*** DATASET EXCERPTS Section Begins ***

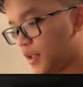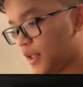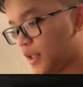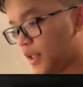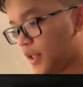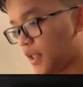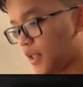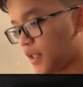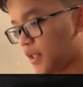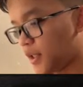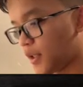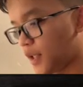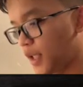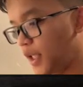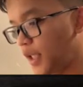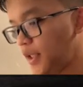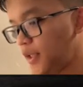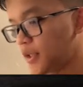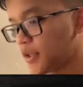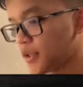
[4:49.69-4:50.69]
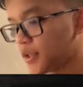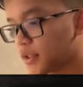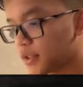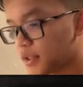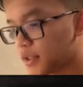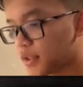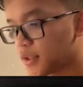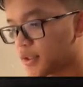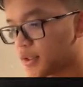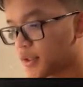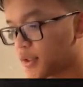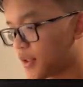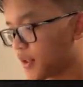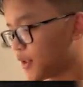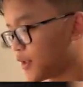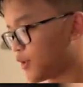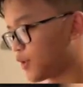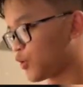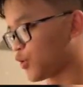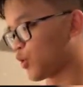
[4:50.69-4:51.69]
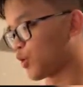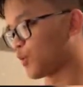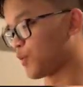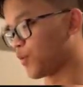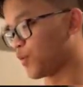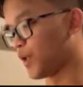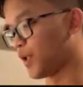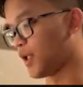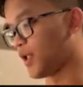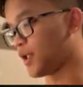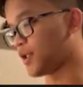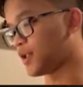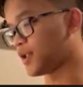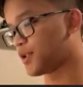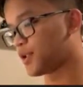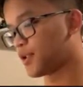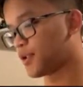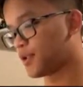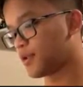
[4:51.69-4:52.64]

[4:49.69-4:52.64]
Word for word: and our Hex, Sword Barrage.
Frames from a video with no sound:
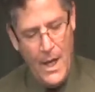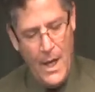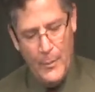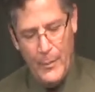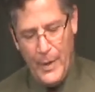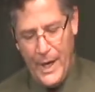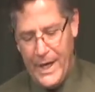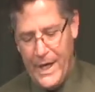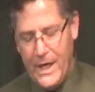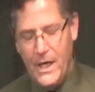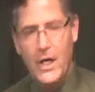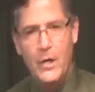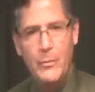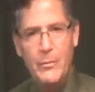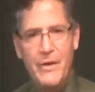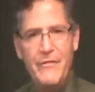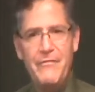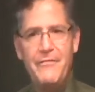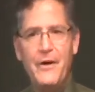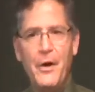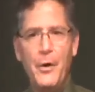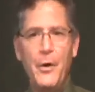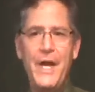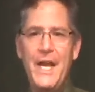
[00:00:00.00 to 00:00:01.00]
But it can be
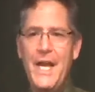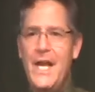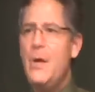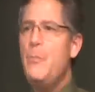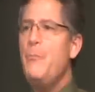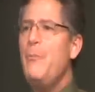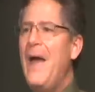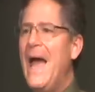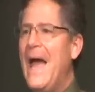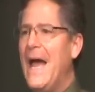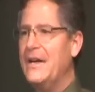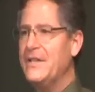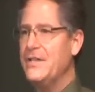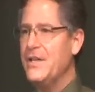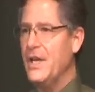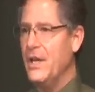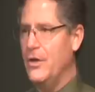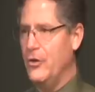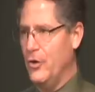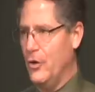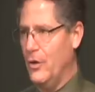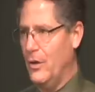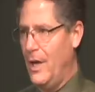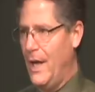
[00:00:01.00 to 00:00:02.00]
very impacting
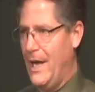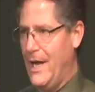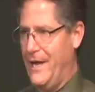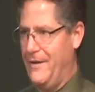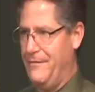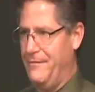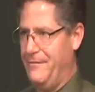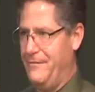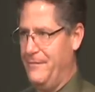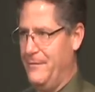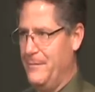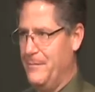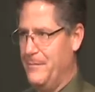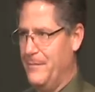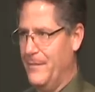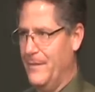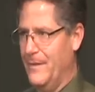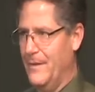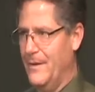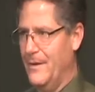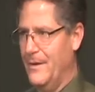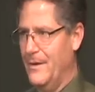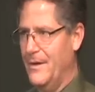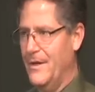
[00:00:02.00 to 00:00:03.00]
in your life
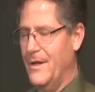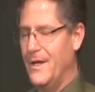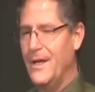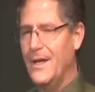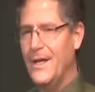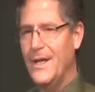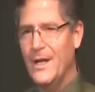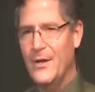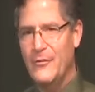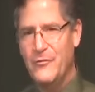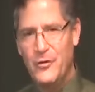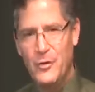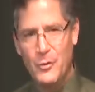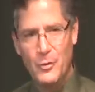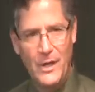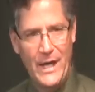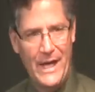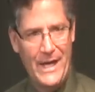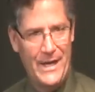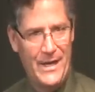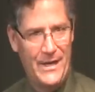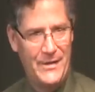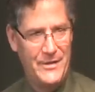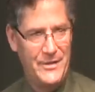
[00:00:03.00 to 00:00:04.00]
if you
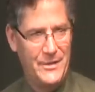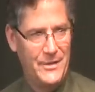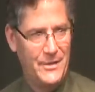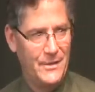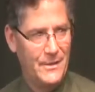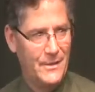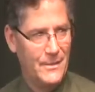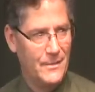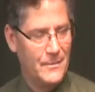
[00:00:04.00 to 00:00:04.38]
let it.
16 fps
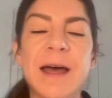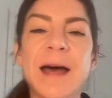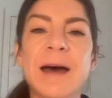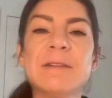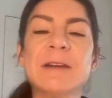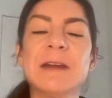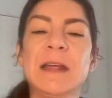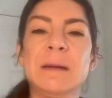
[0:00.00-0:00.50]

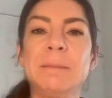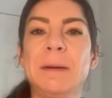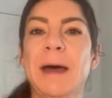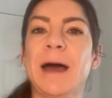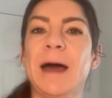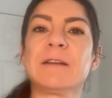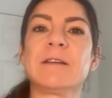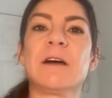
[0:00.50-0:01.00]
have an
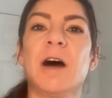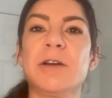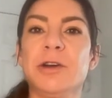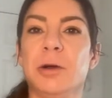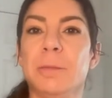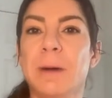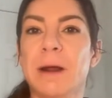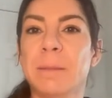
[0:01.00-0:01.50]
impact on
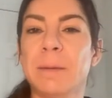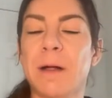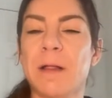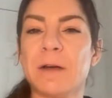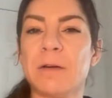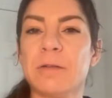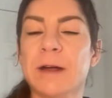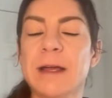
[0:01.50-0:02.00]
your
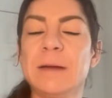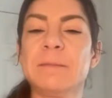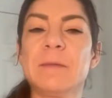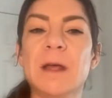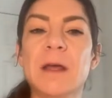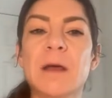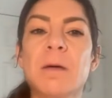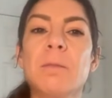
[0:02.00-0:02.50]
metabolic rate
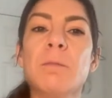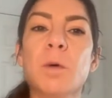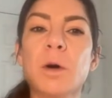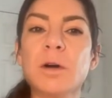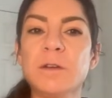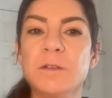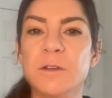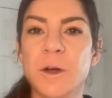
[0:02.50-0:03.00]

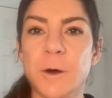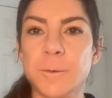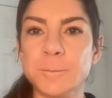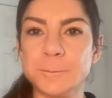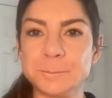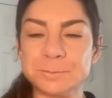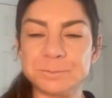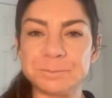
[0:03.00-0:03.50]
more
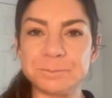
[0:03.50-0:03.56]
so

*** DATASET EXCERPTS Section Ends ***

- PROBLEM DETAILS
Each line of the listing above must be given again exactly; the pictures are to be left out.

- TASK RESPONSE
[4:49.69-4:50.69]
[4:50.69-4:51.69]
[4:51.69-4:52.64]

[4:49.69-4:52.64]
Word for word: and our Hex, Sword Barrage.
Frames from a video with no sound:
[00:00:00.00 to 00:00:01.00]
But it can be
[00:00:01.00 to 00:00:02.00]
very impacting
[00:00:02.00 to 00:00:03.00]
in your life
[00:00:03.00 to 00:00:04.00]
if you
[00:00:04.00 to 00:00:04.38]
let it.
16 fps
[0:00.00-0:00.50]

[0:00.50-0:01.00]
have an
[0:01.00-0:01.50]
impact on
[0:01.50-0:02.00]
your
[0:02.00-0:02.50]
metabolic rate
[0:02.50-0:03.00]

[0:03.00-0:03.50]
more
[0:03.50-0:03.56]
so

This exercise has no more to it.